Source data:
------

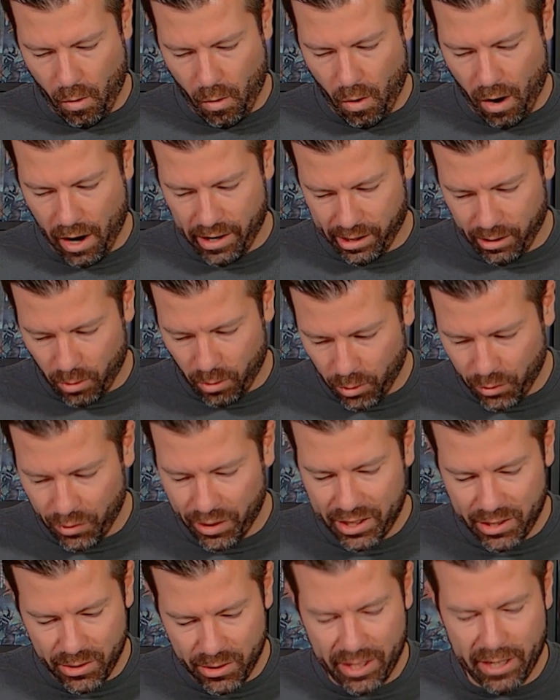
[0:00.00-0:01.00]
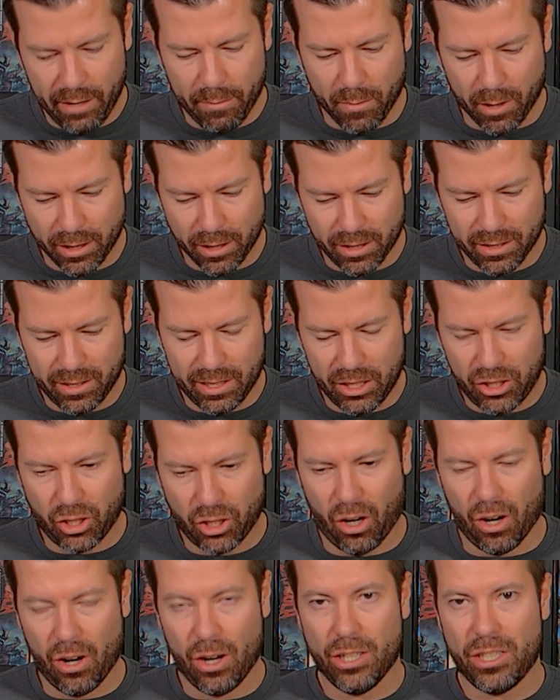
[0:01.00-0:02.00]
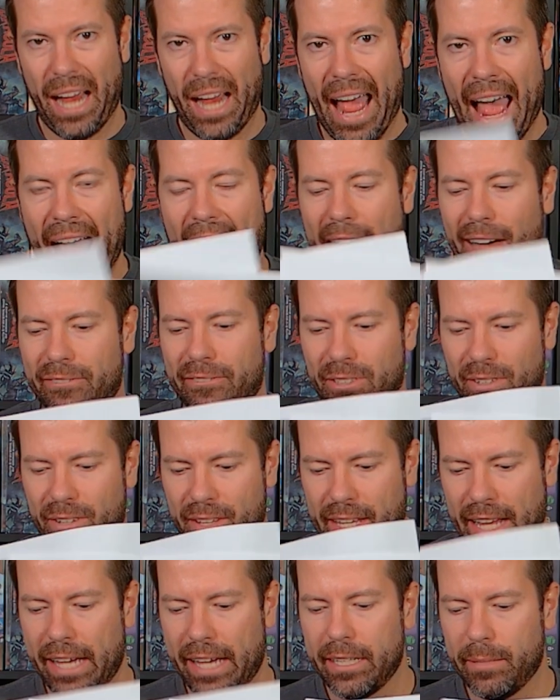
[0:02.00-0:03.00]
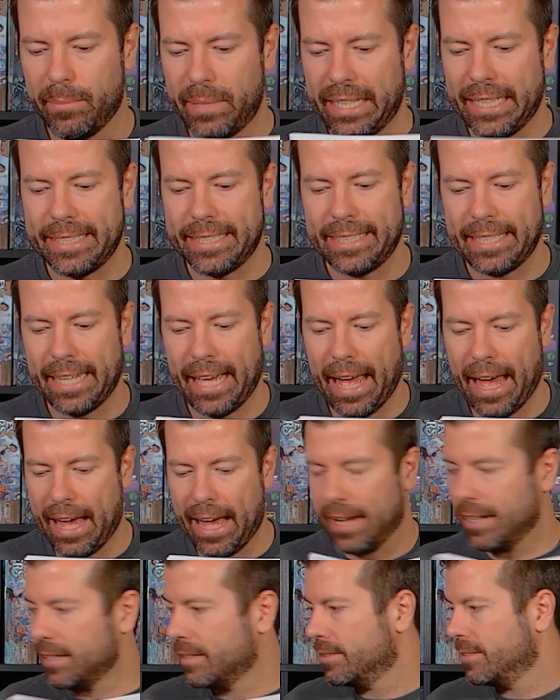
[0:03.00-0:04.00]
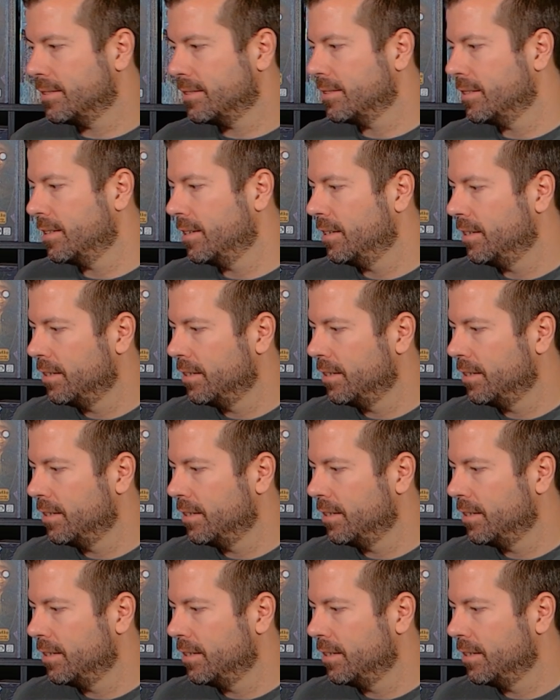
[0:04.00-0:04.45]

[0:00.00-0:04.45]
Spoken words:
I can only do the emergency charge after the enemy attacks.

------

Restate each line of the records exactly; pictures do not belong in the copy.

- _Answer space_
[0:00.00-0:01.00]
[0:01.00-0:02.00]
[0:02.00-0:03.00]
[0:03.00-0:04.00]
[0:04.00-0:04.45]

[0:00.00-0:04.45]
Spoken words:
I can only do the emergency charge after the enemy attacks.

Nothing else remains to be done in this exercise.